To tell the truth, the composer was discouraged by his want of success, and wholly broken down by his numerous trials. He now withdrew from all society, and, having hired a small room in an out-of-the-way part of Milan, passed most of his time in reading the worst books that could be found, rarely going out, unless occasionally in the evening, never giving his attention to study of any kind, and never touching the piano. Such was his life from October, 1840, to January, 1841. One evening, early in the new year, while out walking, he chanced to meet Merelli, who took him by the arm; and, as they sauntered toward the theatre, the impresario told him that he was in great trouble, Nicolai, who was to write an opera for him, having refused to accept a libretto entitled "Nabucco."

To this Verdi replied:

"I am glad to be able to relieve you of your difficulty. Don't you remember the libretto of 'Il Proscritto,' which you procured for me, and for which I have never composed the music? Give that to Nicolai in place of 'Nabucco.'"

Merelli thanked him for his kind offer, and, as they reached the theatre, asked him to go in, that they might ascertain whether the manuscript of "Il Proscritto" was really there.

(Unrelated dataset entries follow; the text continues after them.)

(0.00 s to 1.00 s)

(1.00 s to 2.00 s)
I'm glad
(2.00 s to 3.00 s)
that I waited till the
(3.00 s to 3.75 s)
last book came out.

It was at length found, and Verdi was on the point of leaving, when Merelli slipped into his pocket the book of "Nabucco," asking him to look it over. For want of something to do, he took up the drama the next morning and read it through, realizing how truly grand it was in conception. But, as a lover forces himself to feign indifference to his coquettish innamorata, so he, disregarding his inclinations, returned the manuscript to Merelli that same day.

"Well?" said Merelli, inquiringly.

"Musicabilissimo!" he replied; "full of dramatic power and telling situations!"

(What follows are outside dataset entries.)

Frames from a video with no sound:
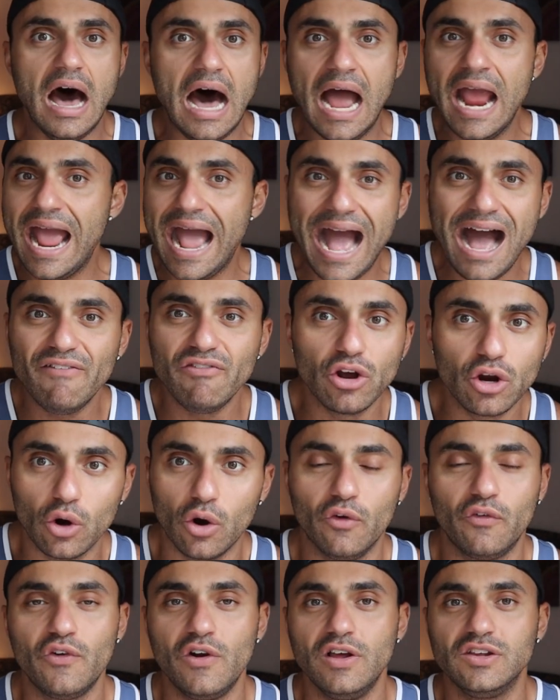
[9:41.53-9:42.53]
I have a
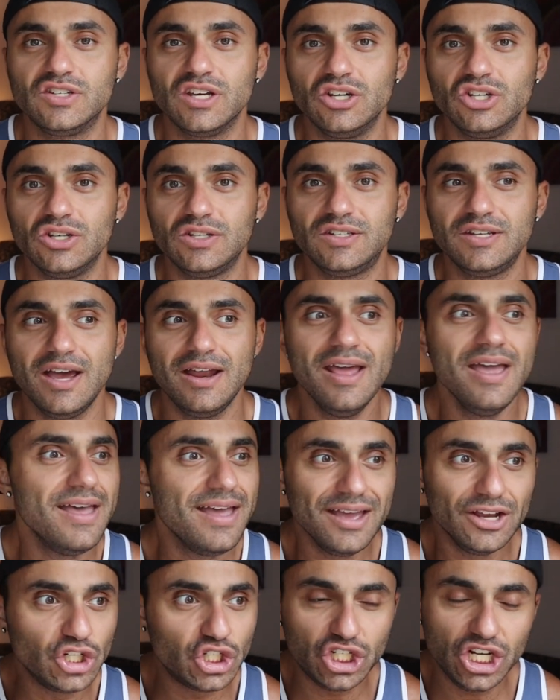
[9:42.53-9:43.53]
girlfriend, as I just said.
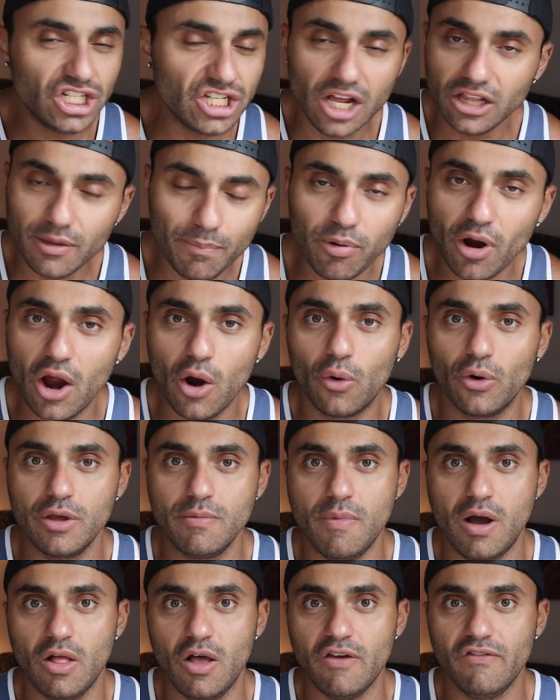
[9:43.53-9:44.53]
She's not the priority
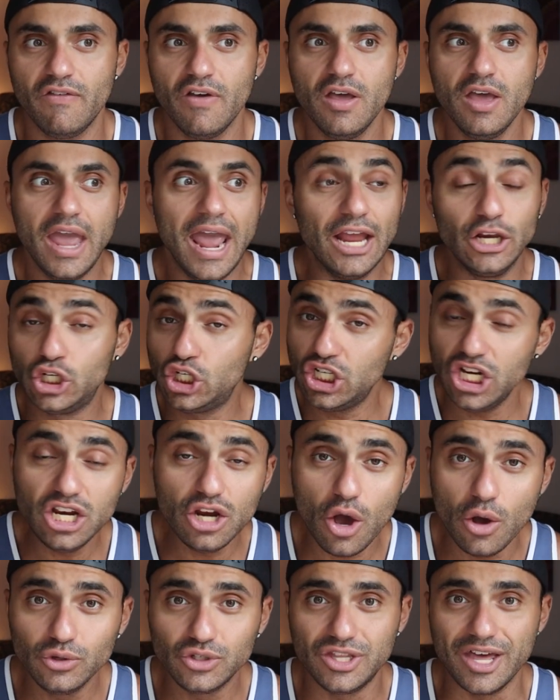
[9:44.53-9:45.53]
in my life. And she
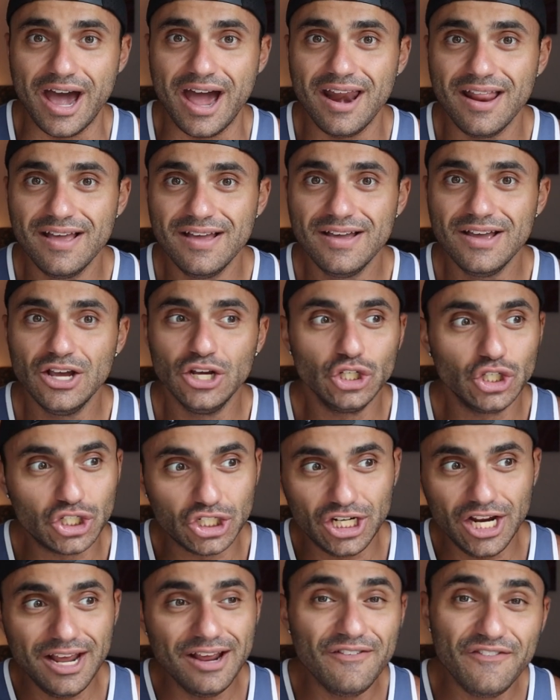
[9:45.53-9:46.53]
knows that.
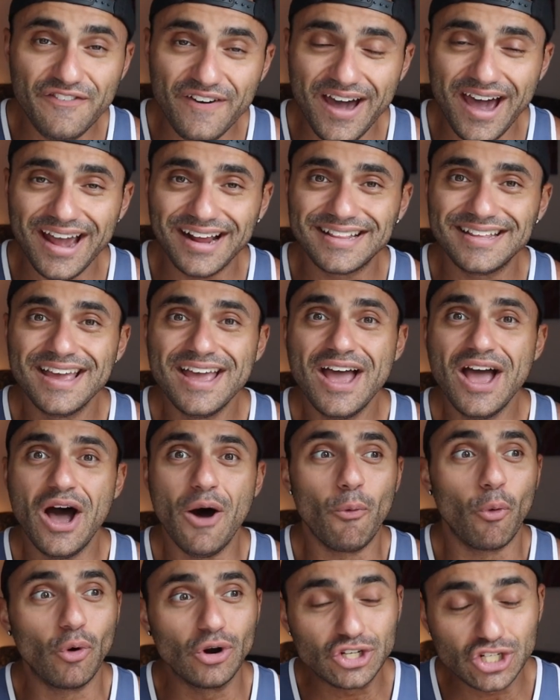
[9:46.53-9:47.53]
She, in fact,
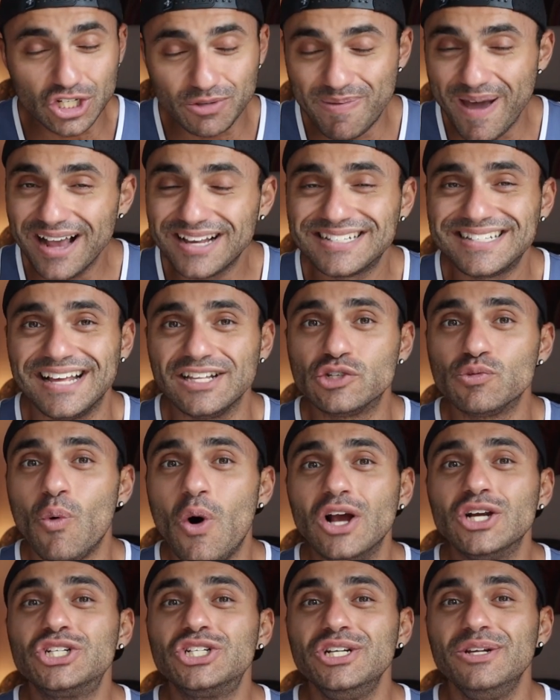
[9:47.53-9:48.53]
respects that. That's
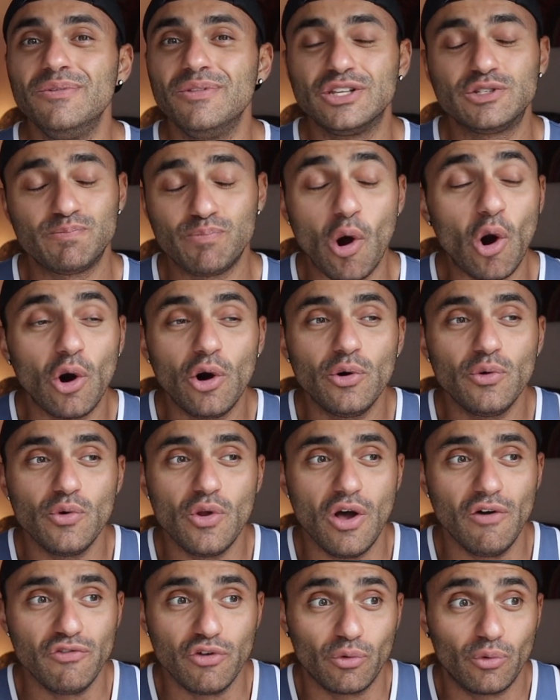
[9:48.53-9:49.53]
why she, that's
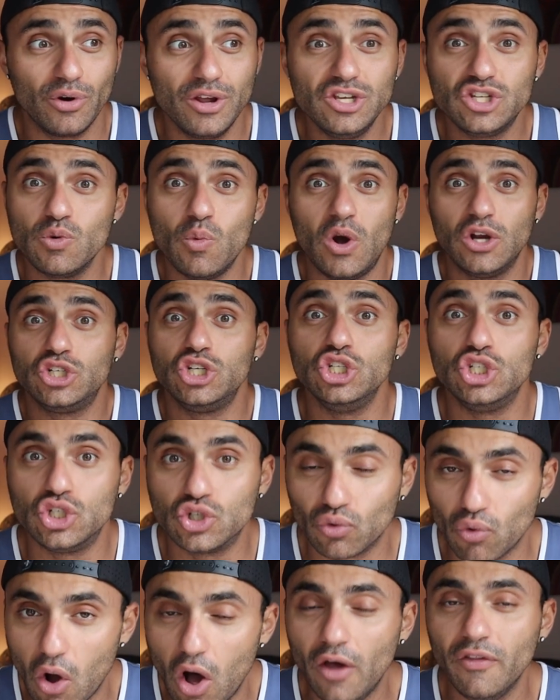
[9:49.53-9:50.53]
part of the reason why she's
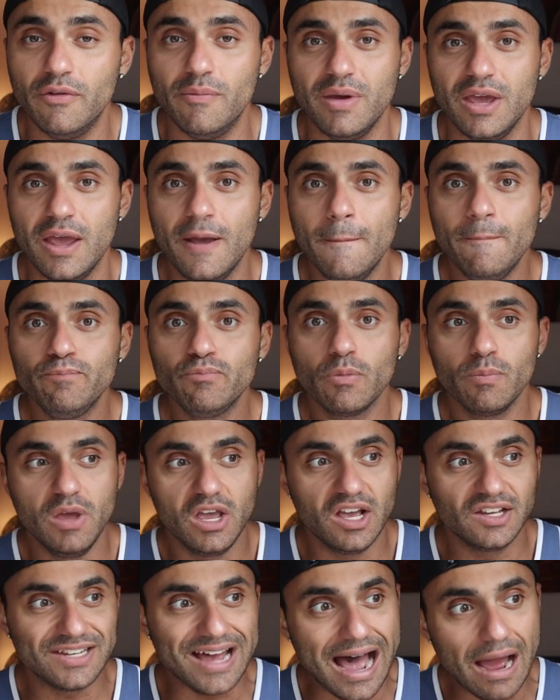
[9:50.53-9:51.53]
drawn to me,
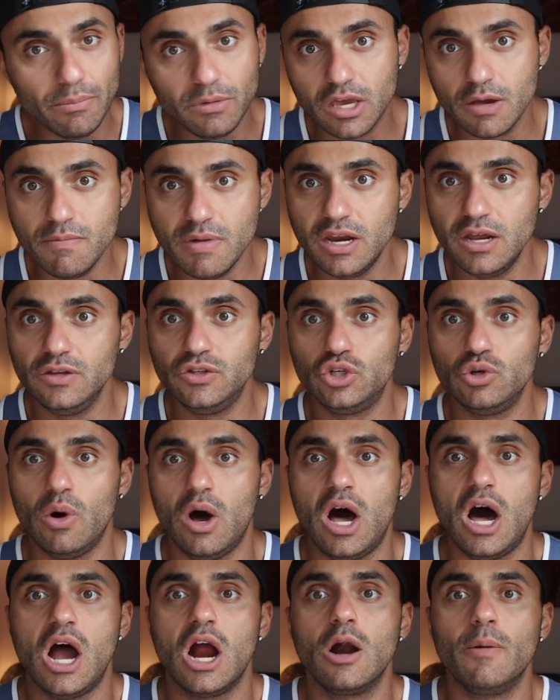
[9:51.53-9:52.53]
because I'm committed to
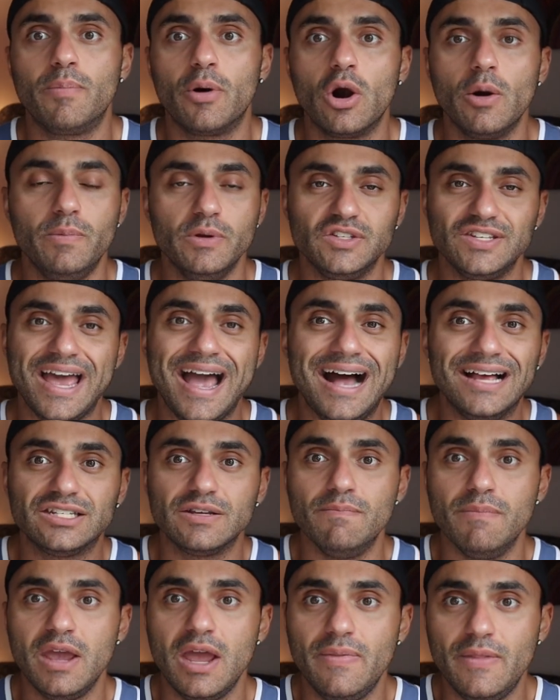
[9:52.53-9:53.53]
a higher purpose.
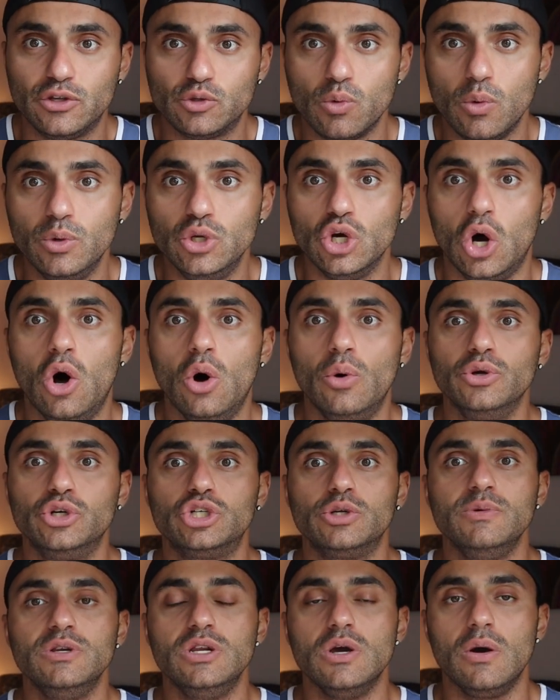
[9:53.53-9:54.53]
As a man, that's what we always
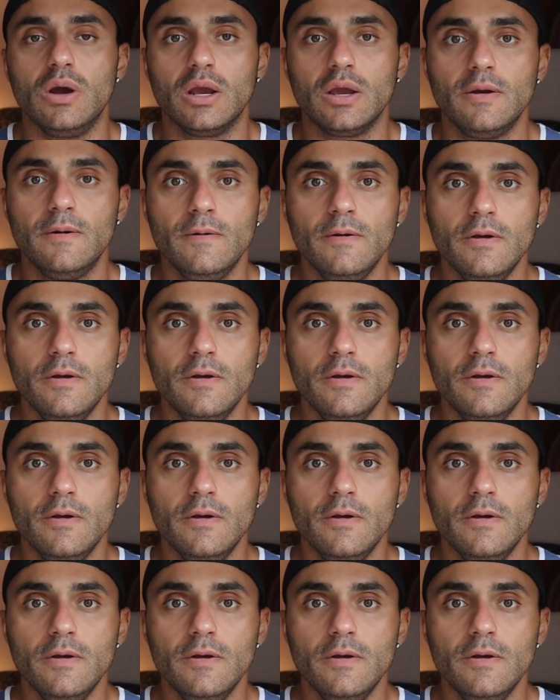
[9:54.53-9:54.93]
should be doing.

"Take it home with you, then, and write the music for it."

Verdi declared that he did not wish to compose, but the worthy impresario forced the manuscript on him, and persisted that he should undertake the work. The composer returned home with the libretto, but threw it on one side without looking at it, and for the next five months continued his reading of bad romances and yellow-covered novels.

The impulse of work soon came again, however. One beautiful June day the manuscript met his eye, while looking listlessly over some old papers. He read one scene and was struck by its beauty. The instinct of musical creation rushed over him with irresistible force; he seated himself at the piano, so long silent, and began composing the music. The ice was broken. Verdi soon entered into the spirit of the work, and in three months "Nabucco" was entirely completed. Merelli gladly accepted it, and it was performed at La Scala in the spring of 1842. As a result Verdi was besieged with petitions for new works from every impresario in Italy.